Barbara Bell looks back down at the booklet, her glasses down on her nose, her fingers drumming on the desk. “If you could give me a first and last name, I could enter that in a search.”

“He’s married, okay?” my mother says.

“But it’s a different man than the father of your first child, correct?”

“Yes. That was
ten years ago
. Jesus.”

“I’m just trying to get the information I need, okay? No one is judging you. But given that you can’t give me the name of the father, I have to ask you if there is some confusion on your part.”

“What?”
She says this so loud and sharp that everyone else in the room stops talking. “Look,” she says, leaning over Barbara Bell’s desk, knocking over her nameplate, maybe on purpose, maybe not. “Let’s get something straight here. I’m not confused. I know who the father is. I just don’t want to tell you. It’s not your business, okay?” She leans in closer. “It’s not your business.”

I would be scared, if my mother were that close to my face and yelling like that. But I don’t think Barbara Bell is. She looks bored. “Ms. Bucknow,” she says, her voice still calm, bored even, setting her nameplate straight again. “I couldn’t care less what you want to tell me. In fact, I can assure you my interest in your personal life is negligible at best.
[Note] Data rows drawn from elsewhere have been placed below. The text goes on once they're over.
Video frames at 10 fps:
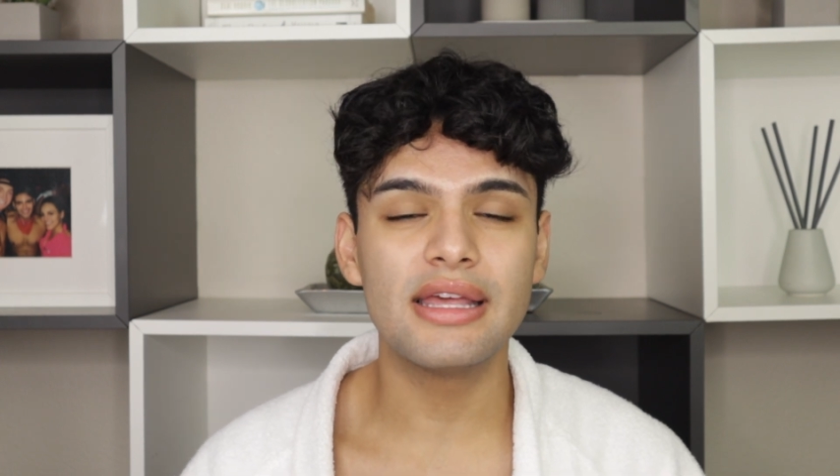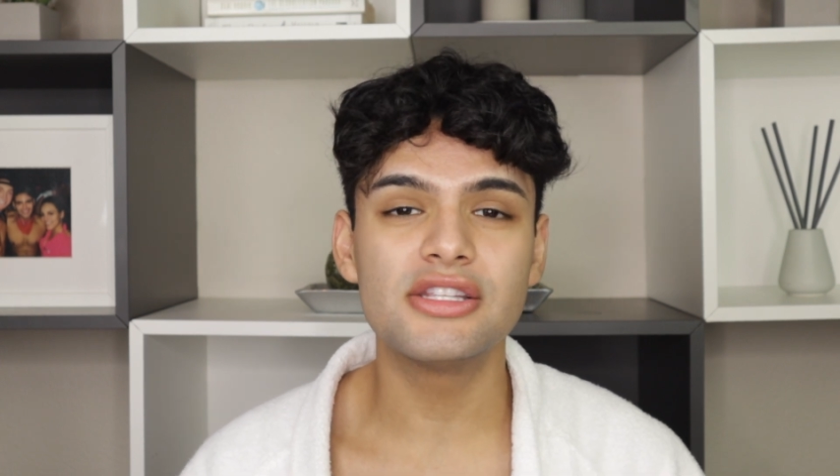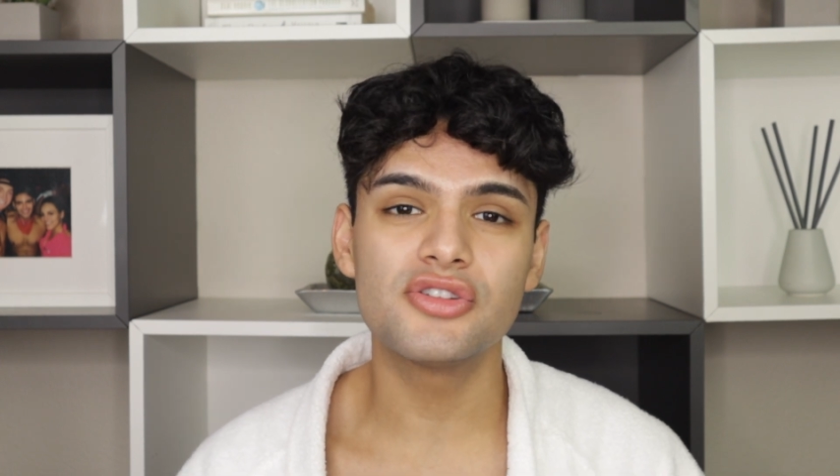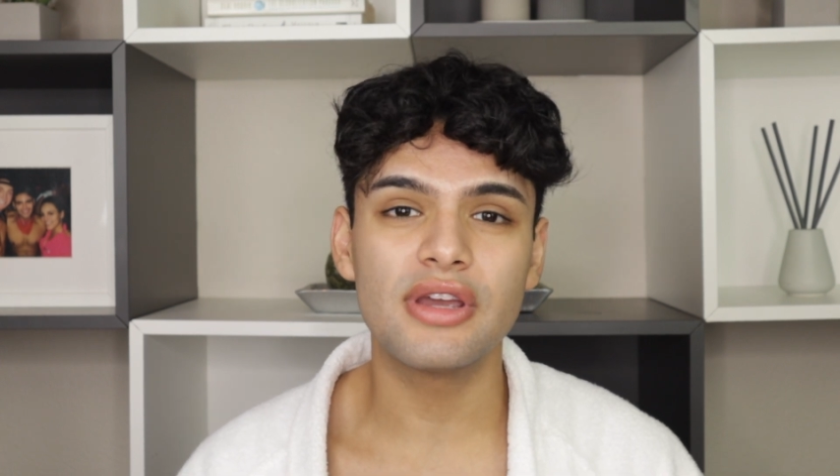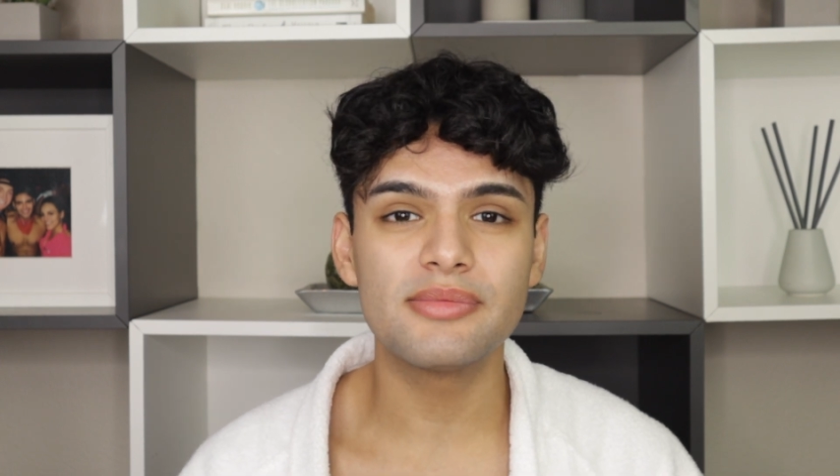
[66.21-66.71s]

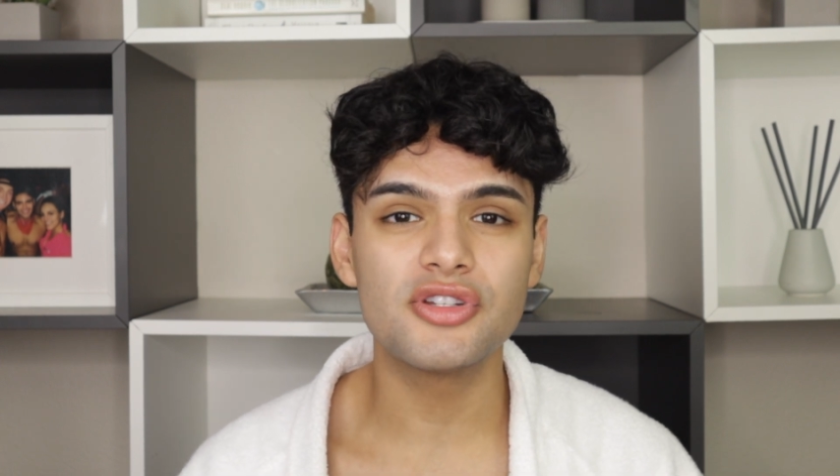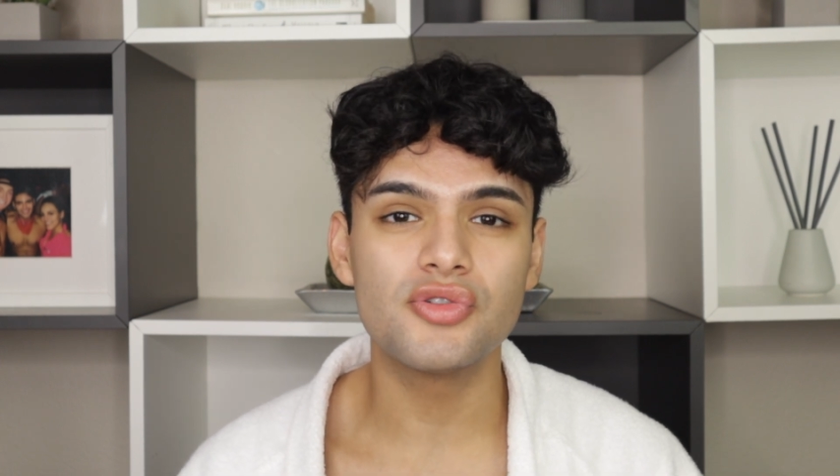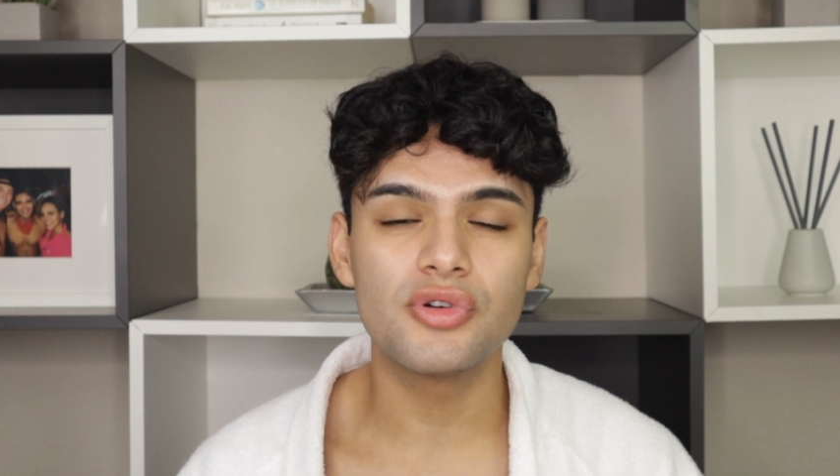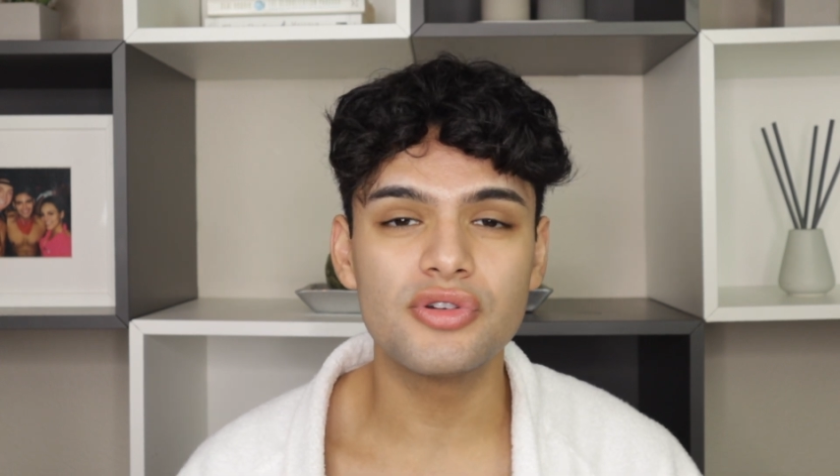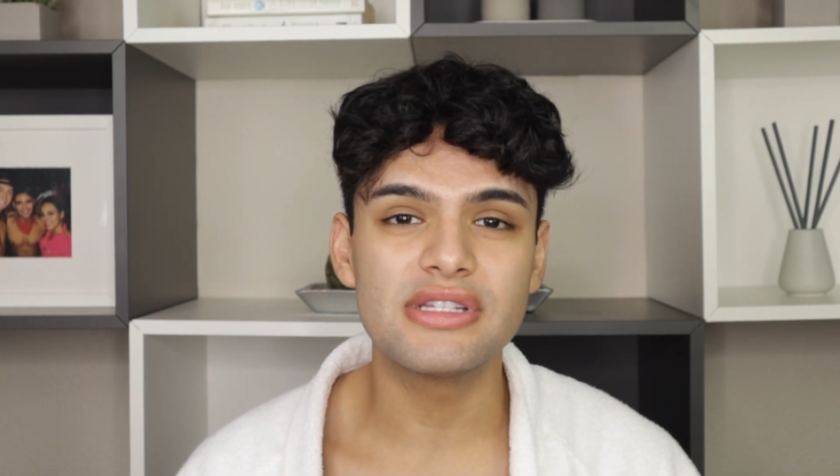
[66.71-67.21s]
Instagram
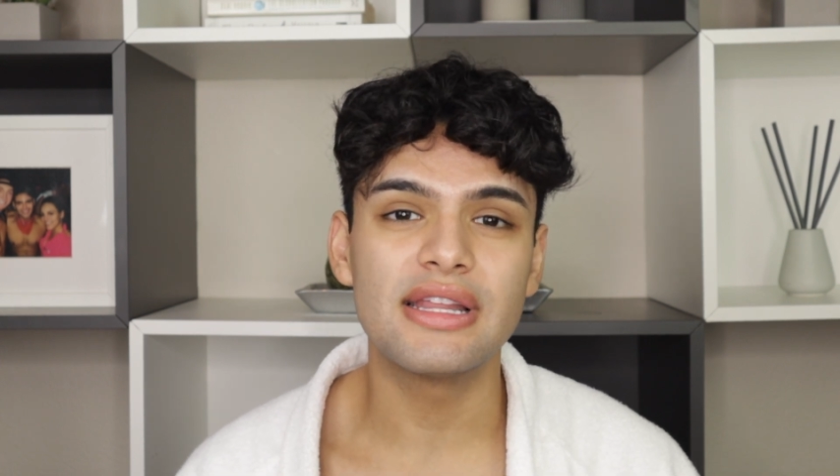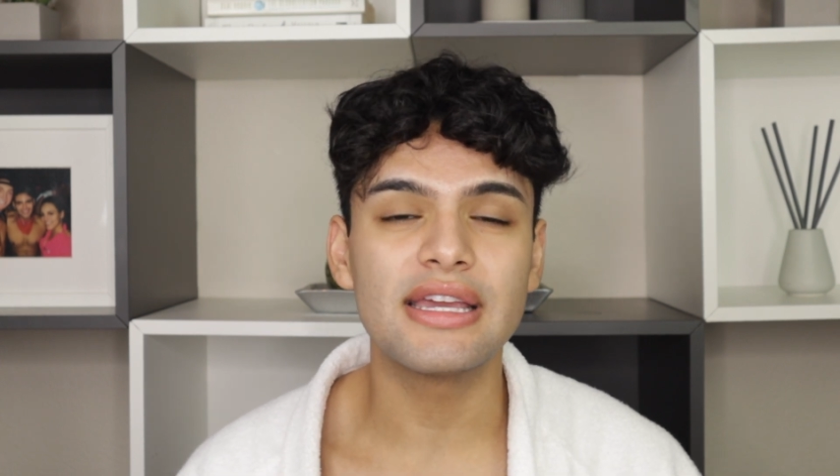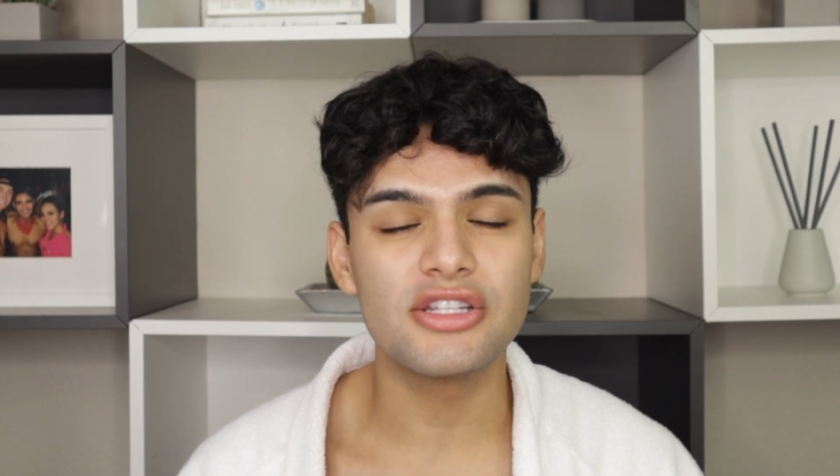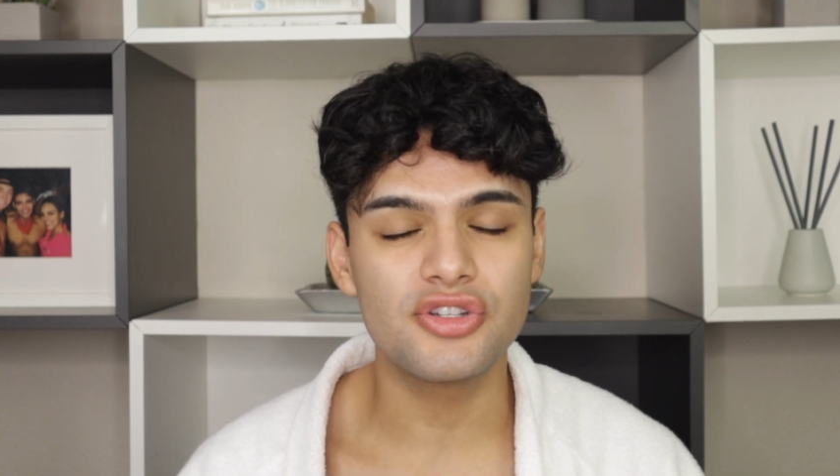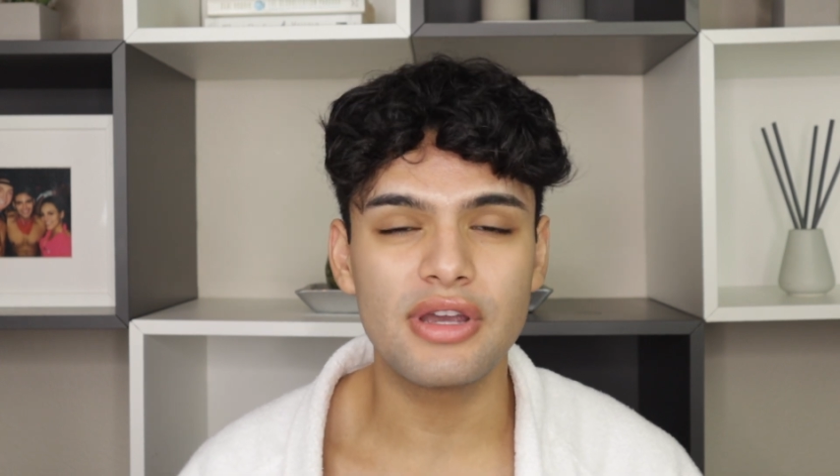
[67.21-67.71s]
tutorials and
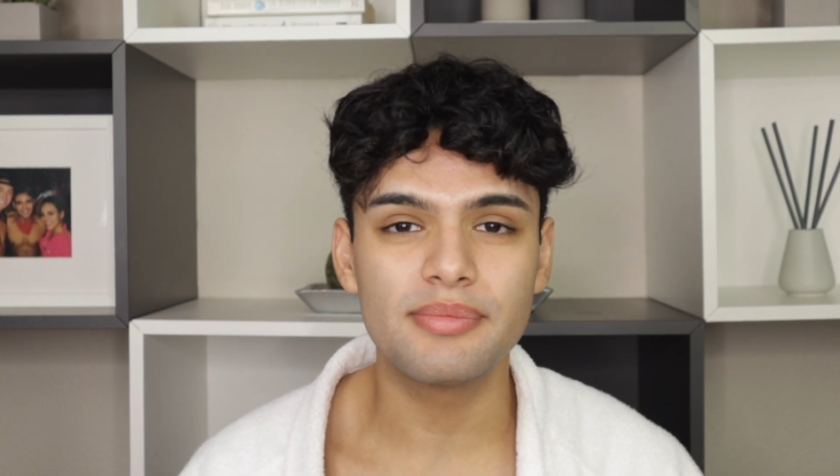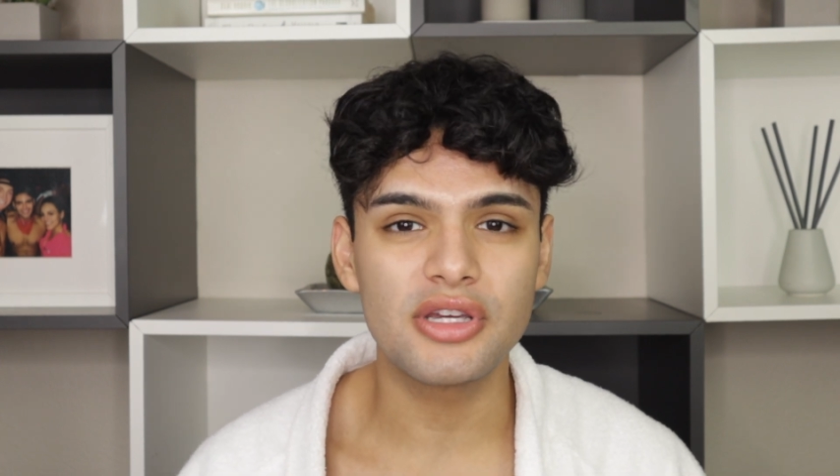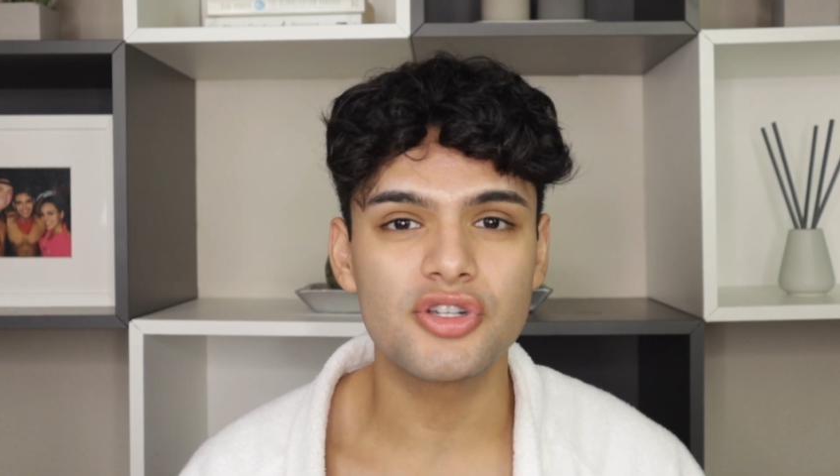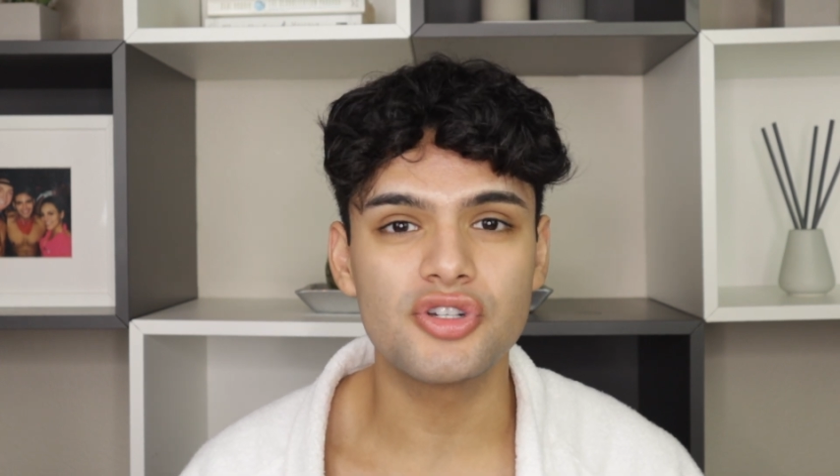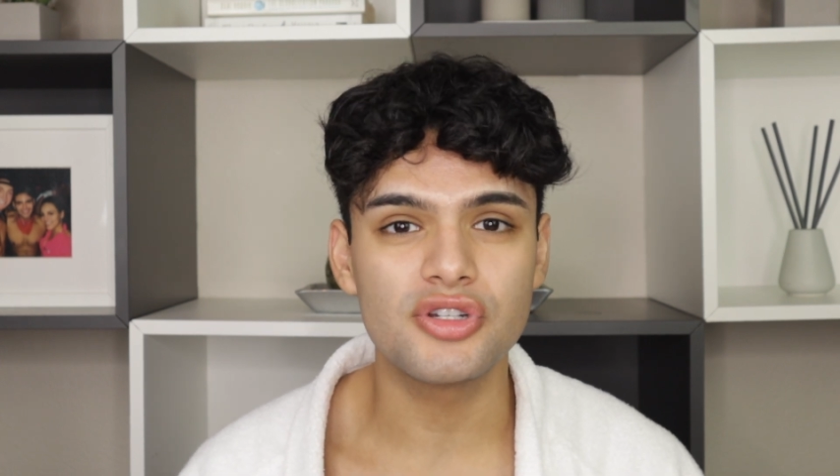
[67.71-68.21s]
like Instagram
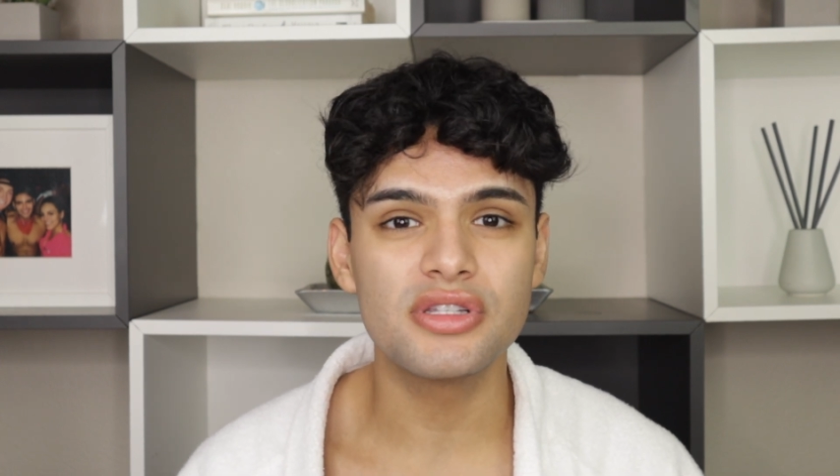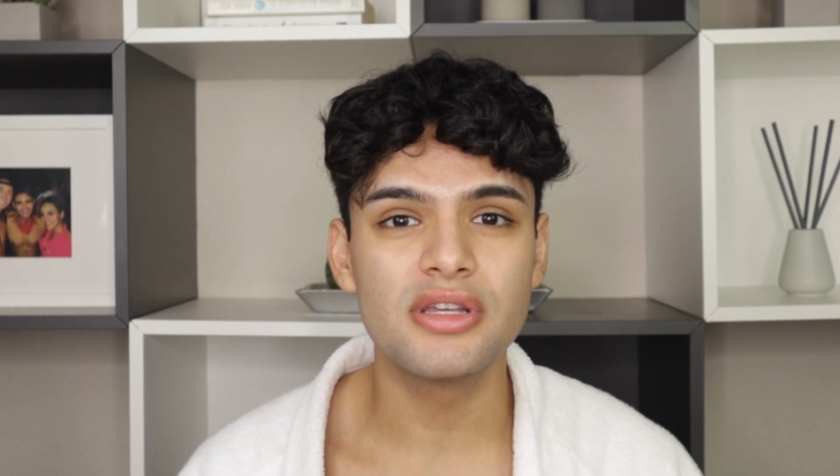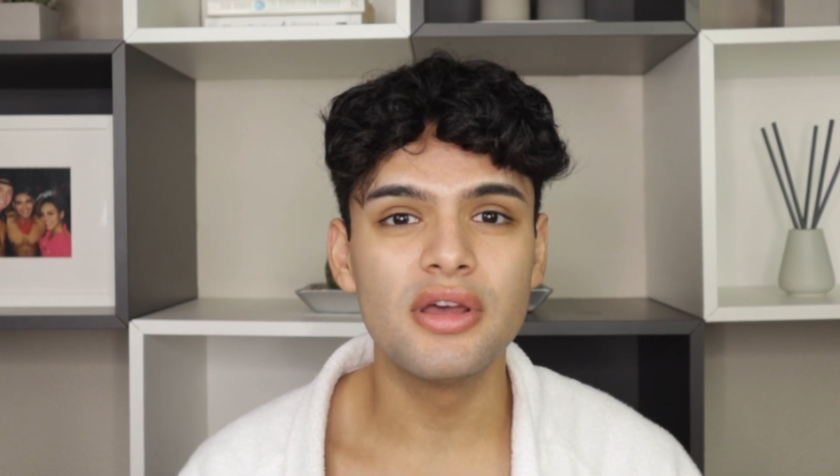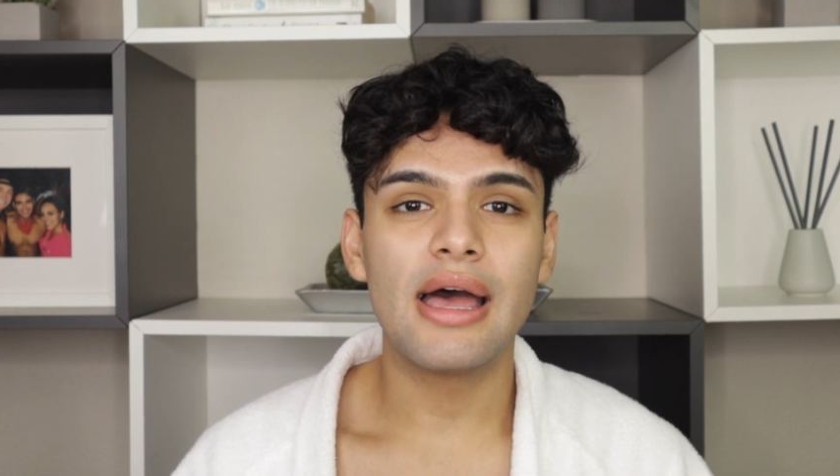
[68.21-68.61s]
pictures.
But if you want money from the government, you’re going to have to answer these questions to the best of your ability. They’re cutting back our programs; they’re upping our eligibility requirements. We have to be careful.”

My mother stands up and tells Barbara Bell she doesn’t give a fuck about eligibility requirements. She says she won’t be talked to this way; she would rather starve. Barbara Bell says that is her prerogative, but she will be glad to speak with her again when she is feeling calmer.

And then it’s like Wichita all over again. She takes my hand and pulls me back out into the long green hallway, past the room full of different people listening to the same scratchy tape, past the receptionist’s desk with the orange-haired lady and the fan, out the door, out of the air-conditioning, into the sharp, stinging heat. I have to run to keep up with her, her hand tight around my arm, and the white sidewalk is like fire under my feet.